───── DATA FOR THIS EXERCISE ─────
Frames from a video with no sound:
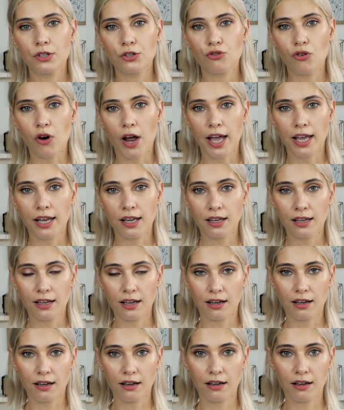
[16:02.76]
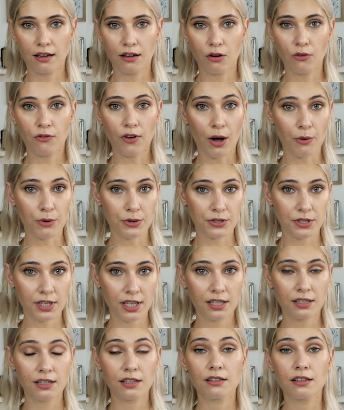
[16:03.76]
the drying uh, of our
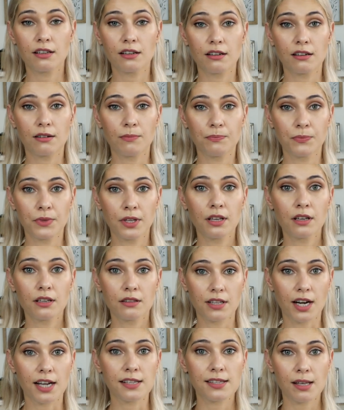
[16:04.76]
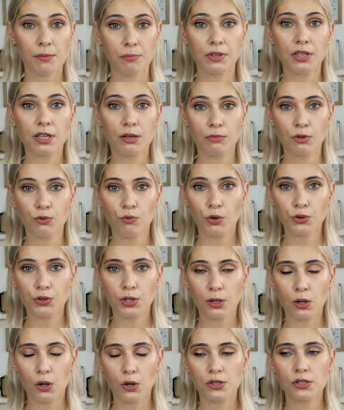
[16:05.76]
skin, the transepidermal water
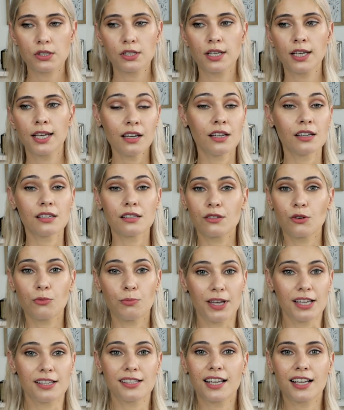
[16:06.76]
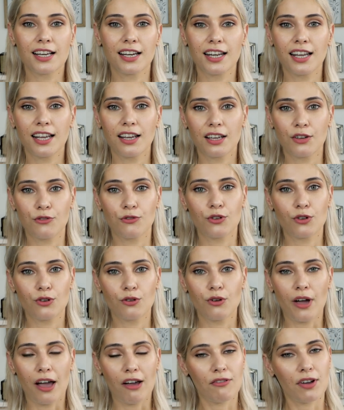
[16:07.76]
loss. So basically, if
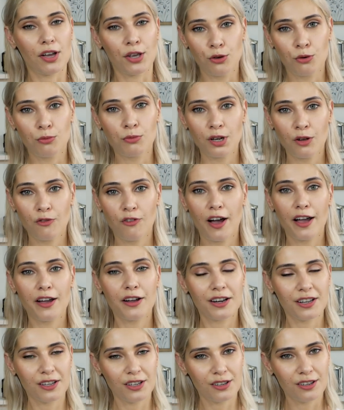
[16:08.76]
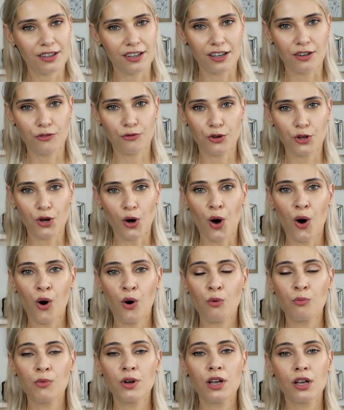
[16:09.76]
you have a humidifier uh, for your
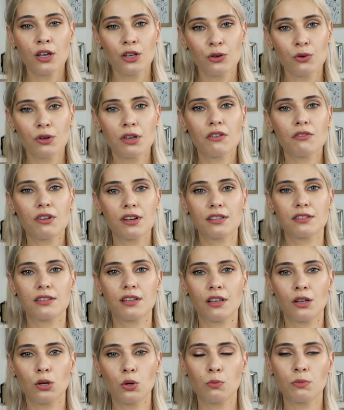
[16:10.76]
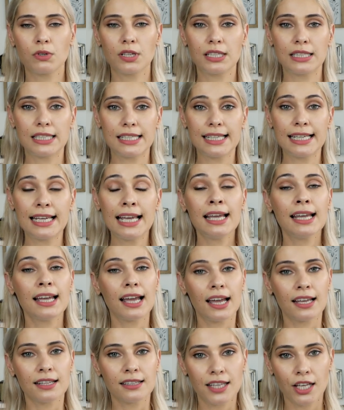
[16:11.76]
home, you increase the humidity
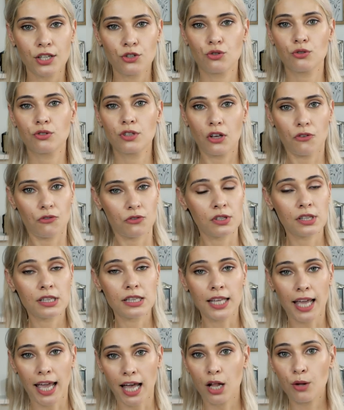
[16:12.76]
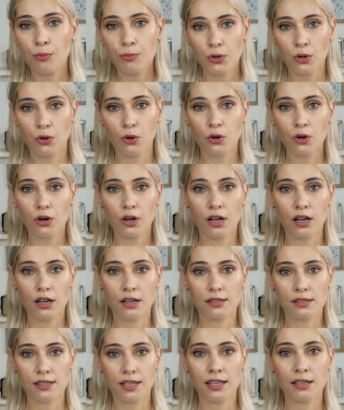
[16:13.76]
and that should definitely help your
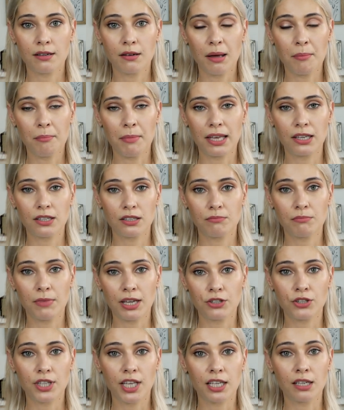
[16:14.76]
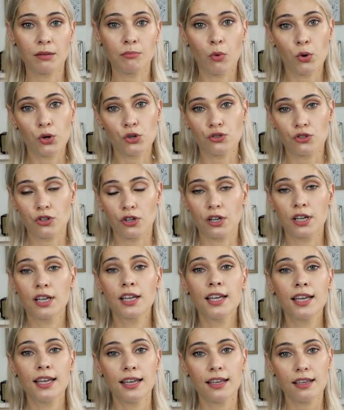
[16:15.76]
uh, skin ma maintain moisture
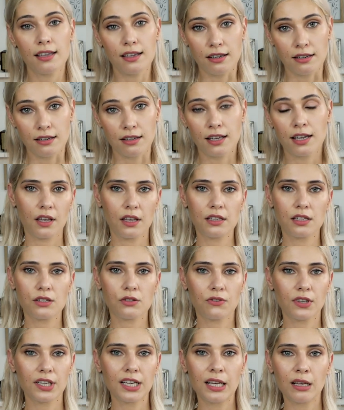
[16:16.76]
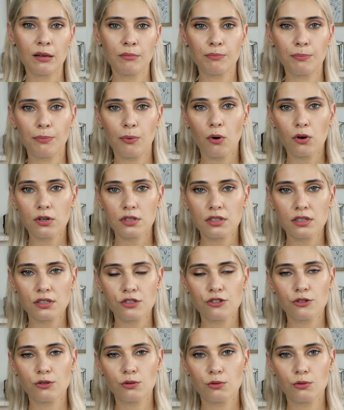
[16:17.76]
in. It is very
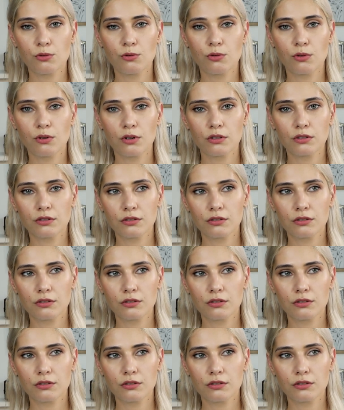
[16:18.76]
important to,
─────
EXERCISE GOAL: Restate every line of the data above word for word, with the images removed.

RESULT FOR THIS EXERCISE:
Frames from a video with no sound:
[16:02.76]
[16:03.76]
the drying uh, of our
[16:04.76]
[16:05.76]
skin, the transepidermal water
[16:06.76]
[16:07.76]
loss. So basically, if
[16:08.76]
[16:09.76]
you have a humidifier uh, for your
[16:10.76]
[16:11.76]
home, you increase the humidity
[16:12.76]
[16:13.76]
and that should definitely help your
[16:14.76]
[16:15.76]
uh, skin ma maintain moisture
[16:16.76]
[16:17.76]
in. It is very
[16:18.76]
important to,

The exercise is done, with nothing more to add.